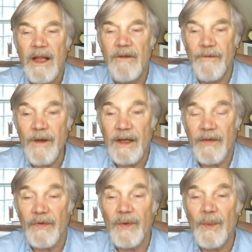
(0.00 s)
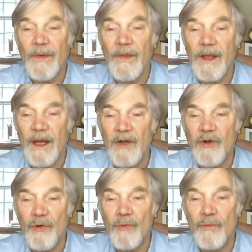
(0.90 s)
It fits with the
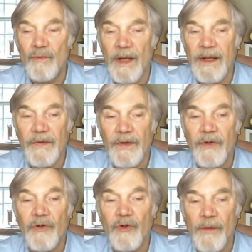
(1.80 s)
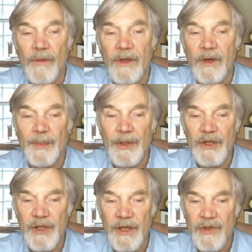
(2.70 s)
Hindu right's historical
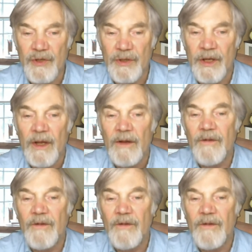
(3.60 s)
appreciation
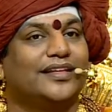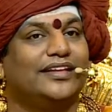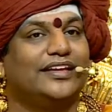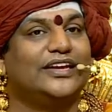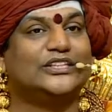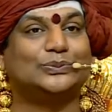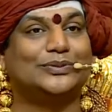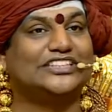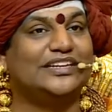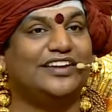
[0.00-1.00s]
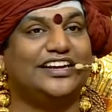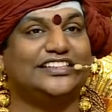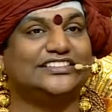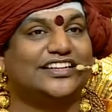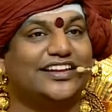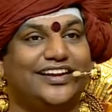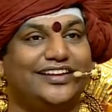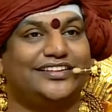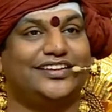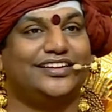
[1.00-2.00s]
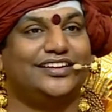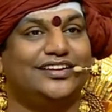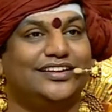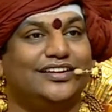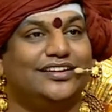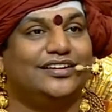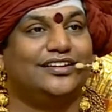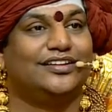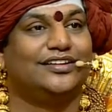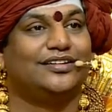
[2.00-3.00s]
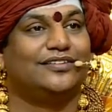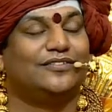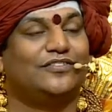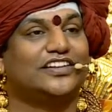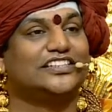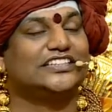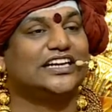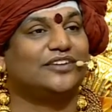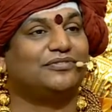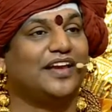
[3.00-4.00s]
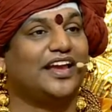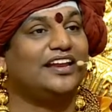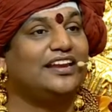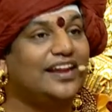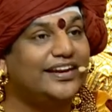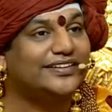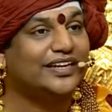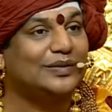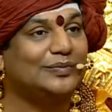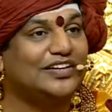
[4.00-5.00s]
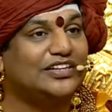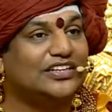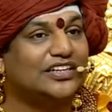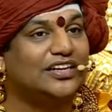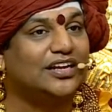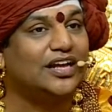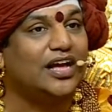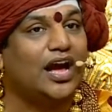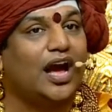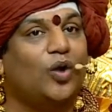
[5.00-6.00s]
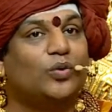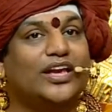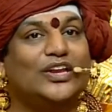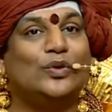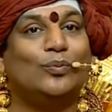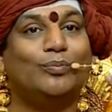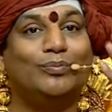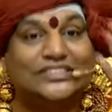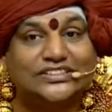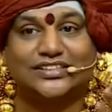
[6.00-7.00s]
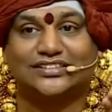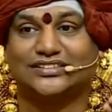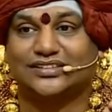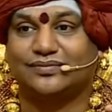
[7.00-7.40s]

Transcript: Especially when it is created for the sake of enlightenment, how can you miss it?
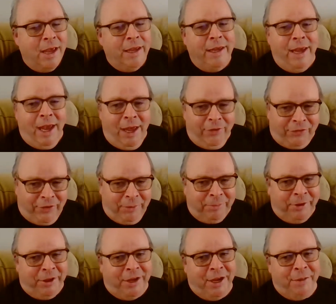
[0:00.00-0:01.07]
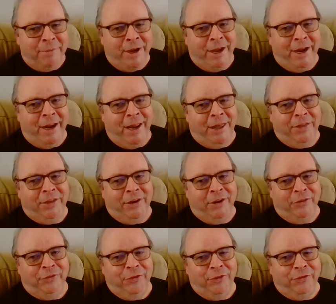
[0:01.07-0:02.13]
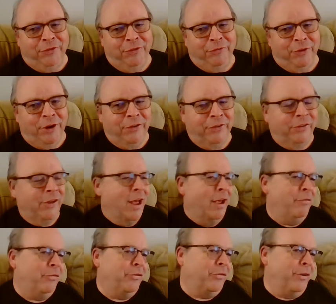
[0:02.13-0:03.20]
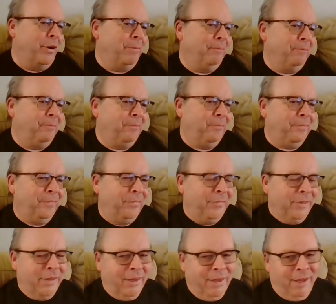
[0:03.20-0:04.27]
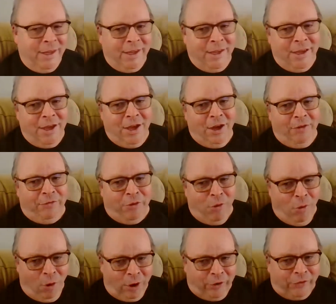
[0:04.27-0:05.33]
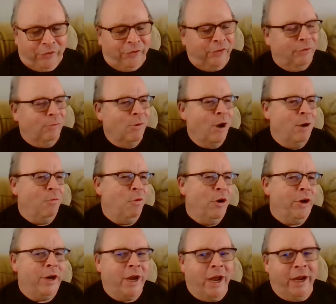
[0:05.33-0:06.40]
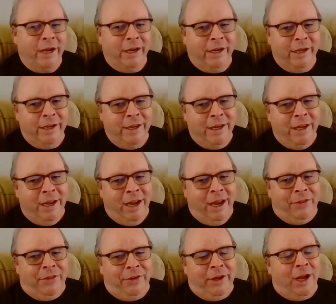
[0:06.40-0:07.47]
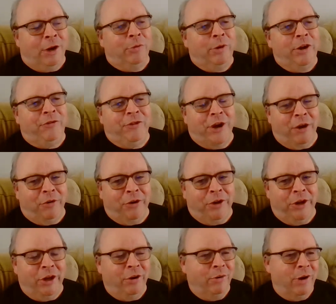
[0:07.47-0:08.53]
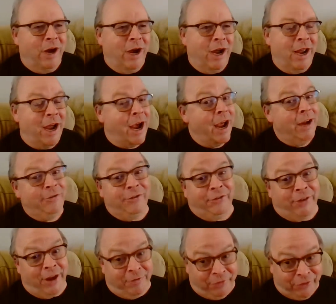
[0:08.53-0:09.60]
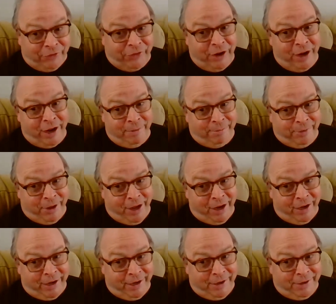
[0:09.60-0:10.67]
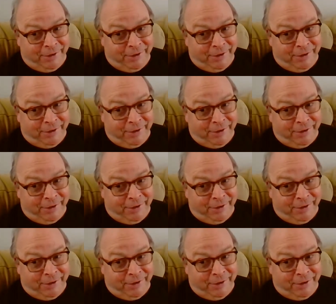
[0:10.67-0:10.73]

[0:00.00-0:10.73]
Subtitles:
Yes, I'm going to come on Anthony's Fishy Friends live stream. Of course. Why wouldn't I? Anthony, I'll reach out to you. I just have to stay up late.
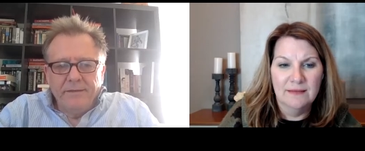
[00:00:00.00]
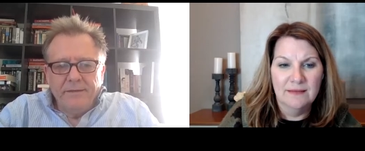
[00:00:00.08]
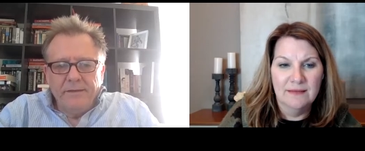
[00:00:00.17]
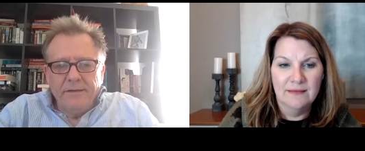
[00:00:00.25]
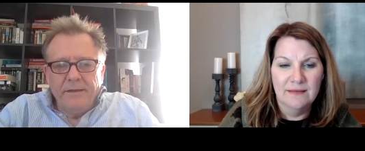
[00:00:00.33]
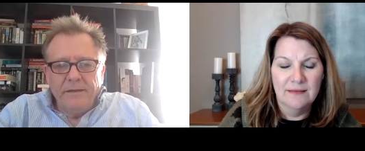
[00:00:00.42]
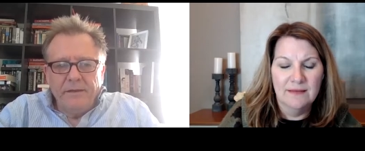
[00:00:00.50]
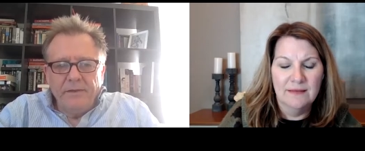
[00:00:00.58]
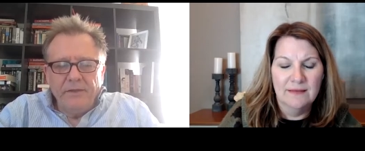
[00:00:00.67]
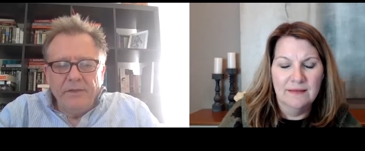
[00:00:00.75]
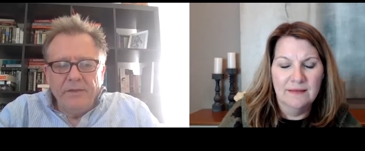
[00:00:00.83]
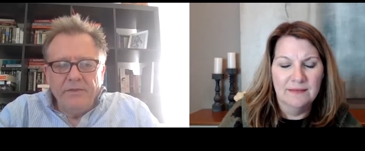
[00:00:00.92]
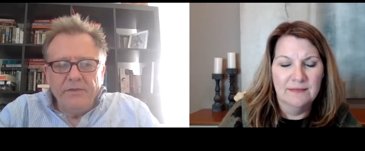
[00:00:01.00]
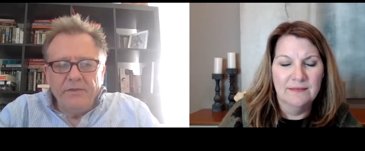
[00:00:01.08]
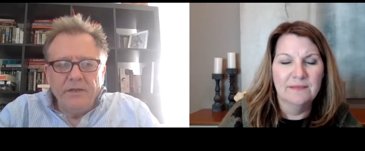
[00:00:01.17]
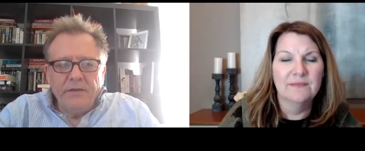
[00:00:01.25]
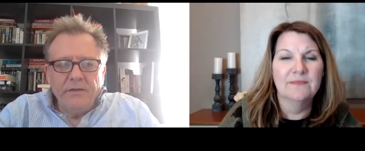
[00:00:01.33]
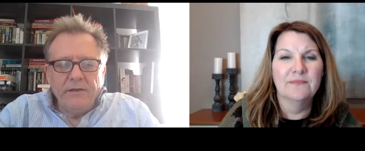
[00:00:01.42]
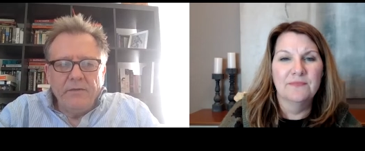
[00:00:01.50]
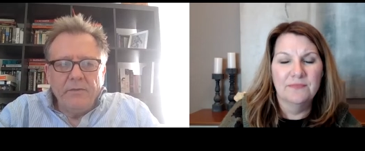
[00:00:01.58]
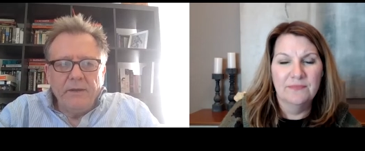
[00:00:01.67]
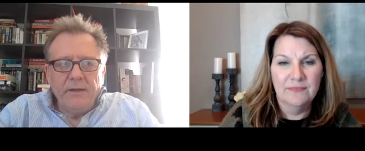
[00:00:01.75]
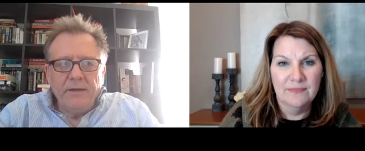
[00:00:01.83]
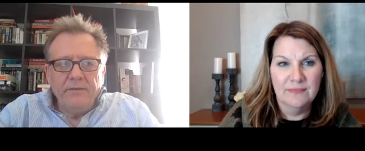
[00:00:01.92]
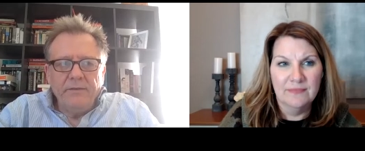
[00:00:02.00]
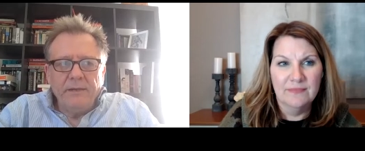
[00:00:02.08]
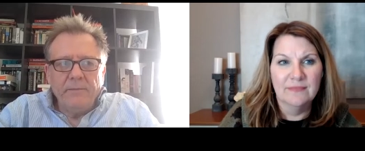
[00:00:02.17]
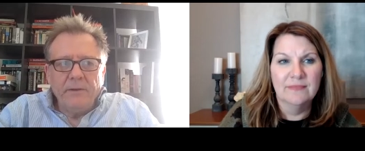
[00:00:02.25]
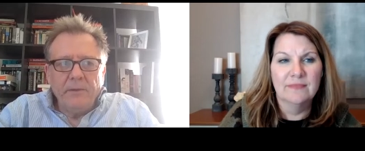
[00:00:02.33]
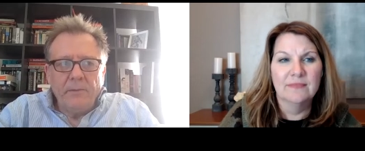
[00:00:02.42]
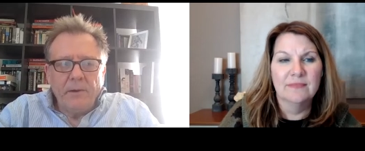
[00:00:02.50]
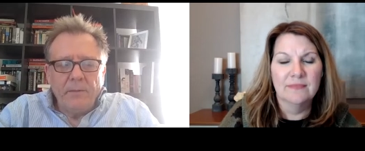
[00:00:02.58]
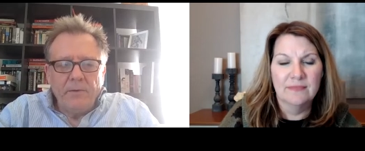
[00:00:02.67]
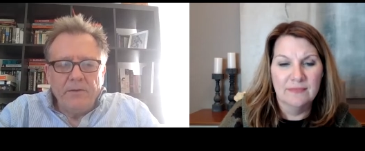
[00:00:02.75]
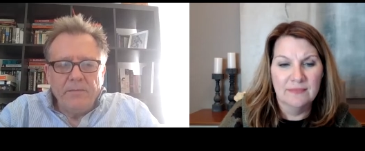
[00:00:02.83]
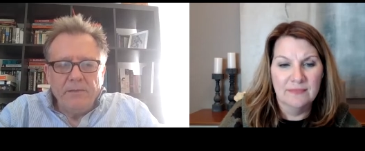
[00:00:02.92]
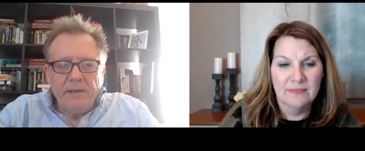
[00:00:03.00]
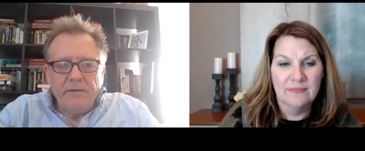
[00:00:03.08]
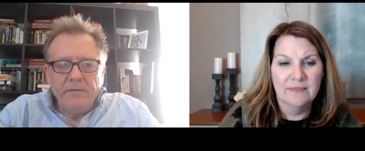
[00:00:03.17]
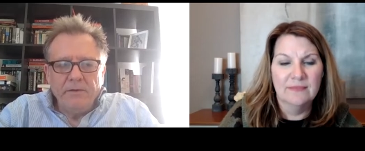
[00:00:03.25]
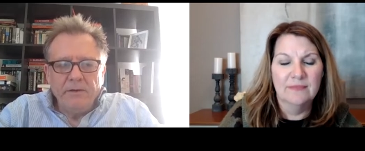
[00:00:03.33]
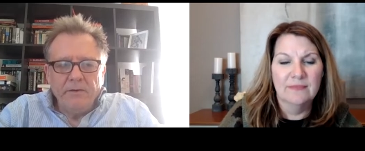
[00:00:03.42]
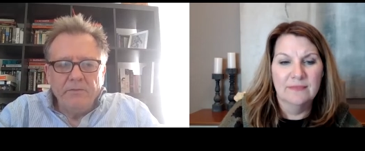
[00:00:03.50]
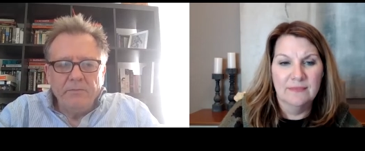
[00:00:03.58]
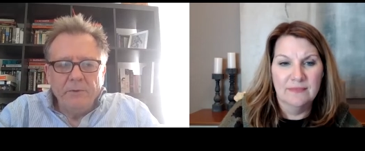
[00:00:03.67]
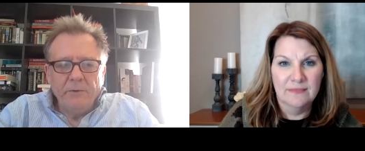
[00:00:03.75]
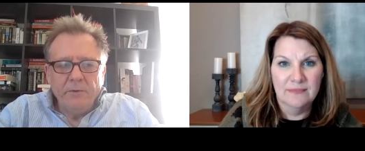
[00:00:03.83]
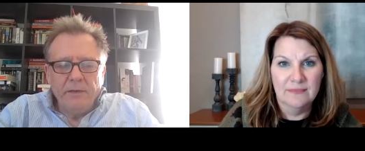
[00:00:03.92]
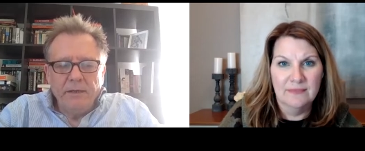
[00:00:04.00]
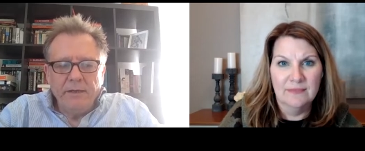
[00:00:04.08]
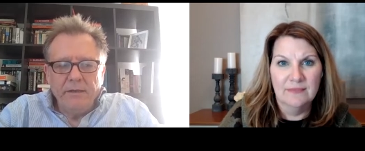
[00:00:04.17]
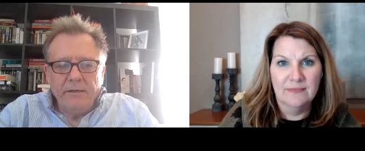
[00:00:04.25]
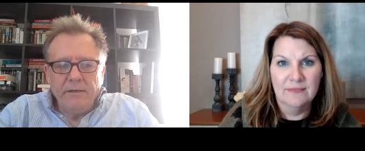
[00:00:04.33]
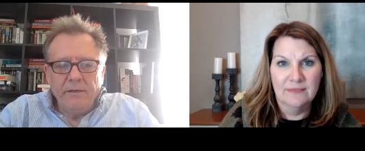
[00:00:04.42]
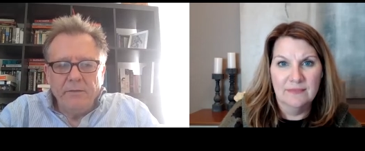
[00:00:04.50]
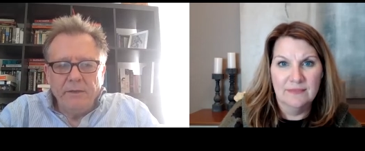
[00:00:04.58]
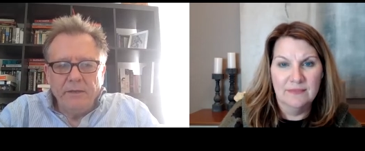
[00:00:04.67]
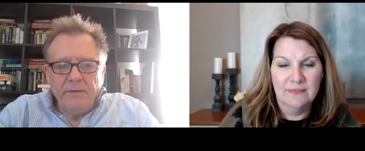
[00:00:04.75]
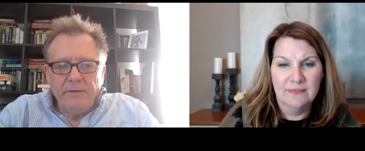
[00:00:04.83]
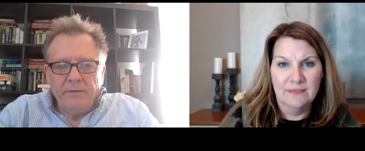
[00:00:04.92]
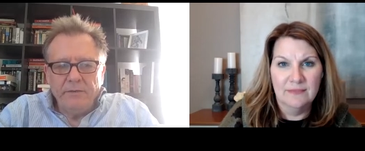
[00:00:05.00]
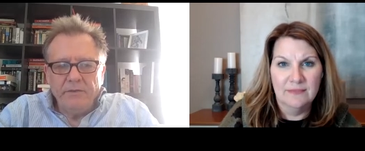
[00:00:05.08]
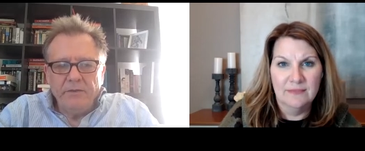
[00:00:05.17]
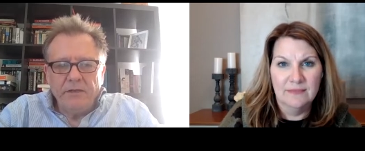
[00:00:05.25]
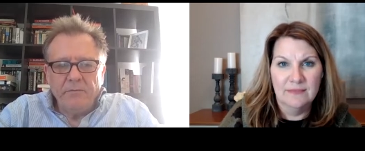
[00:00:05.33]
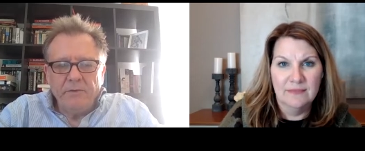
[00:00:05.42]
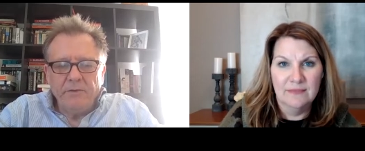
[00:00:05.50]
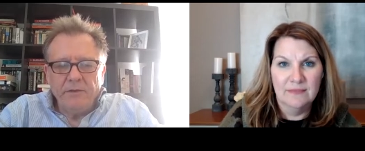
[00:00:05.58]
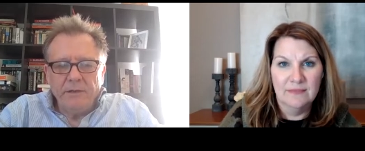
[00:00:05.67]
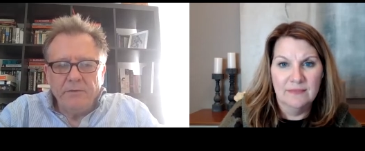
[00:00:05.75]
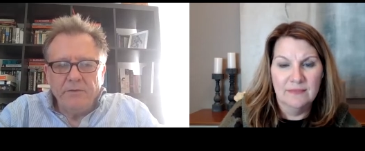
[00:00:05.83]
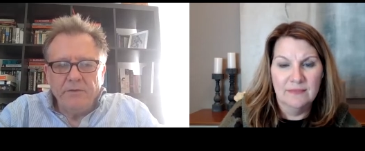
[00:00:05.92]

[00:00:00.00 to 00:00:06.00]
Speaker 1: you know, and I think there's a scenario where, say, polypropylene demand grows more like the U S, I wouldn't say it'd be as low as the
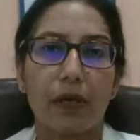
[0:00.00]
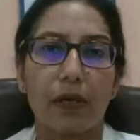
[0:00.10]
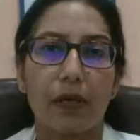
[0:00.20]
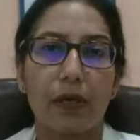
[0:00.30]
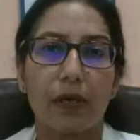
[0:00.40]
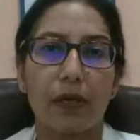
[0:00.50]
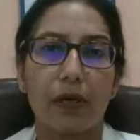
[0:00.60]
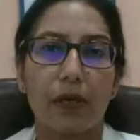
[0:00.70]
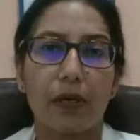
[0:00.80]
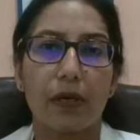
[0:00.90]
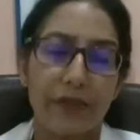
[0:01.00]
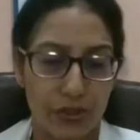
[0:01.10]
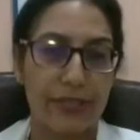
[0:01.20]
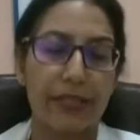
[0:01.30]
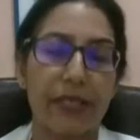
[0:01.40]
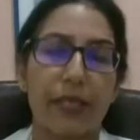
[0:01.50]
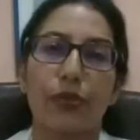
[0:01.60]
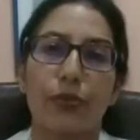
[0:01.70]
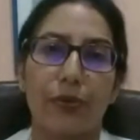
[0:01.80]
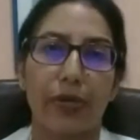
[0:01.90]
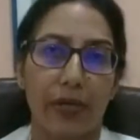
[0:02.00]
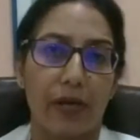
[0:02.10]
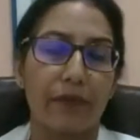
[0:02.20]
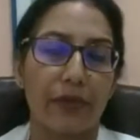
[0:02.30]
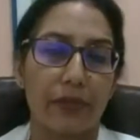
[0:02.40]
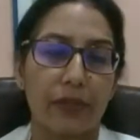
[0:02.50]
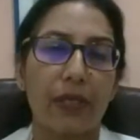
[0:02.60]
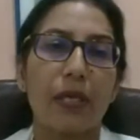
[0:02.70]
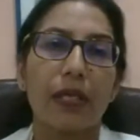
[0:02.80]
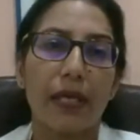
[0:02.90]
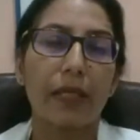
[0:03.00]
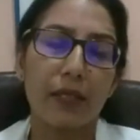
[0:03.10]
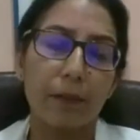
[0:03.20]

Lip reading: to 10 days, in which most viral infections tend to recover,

+ + + + +

After locating the line containing "[00:00:00.42]" in the entries above, return it and every line after it exactly, ending at the line containing "[00:00:02.50]", without pictures.

[00:00:00.42]
[00:00:00.50]
[00:00:00.58]
[00:00:00.67]
[00:00:00.75]
[00:00:00.83]
[00:00:00.92]
[00:00:01.00]
[00:00:01.08]
[00:00:01.17]
[00:00:01.25]
[00:00:01.33]
[00:00:01.42]
[00:00:01.50]
[00:00:01.58]
[00:00:01.67]
[00:00:01.75]
[00:00:01.83]
[00:00:01.92]
[00:00:02.00]
[00:00:02.08]
[00:00:02.17]
[00:00:02.25]
[00:00:02.33]
[00:00:02.42]
[00:00:02.50]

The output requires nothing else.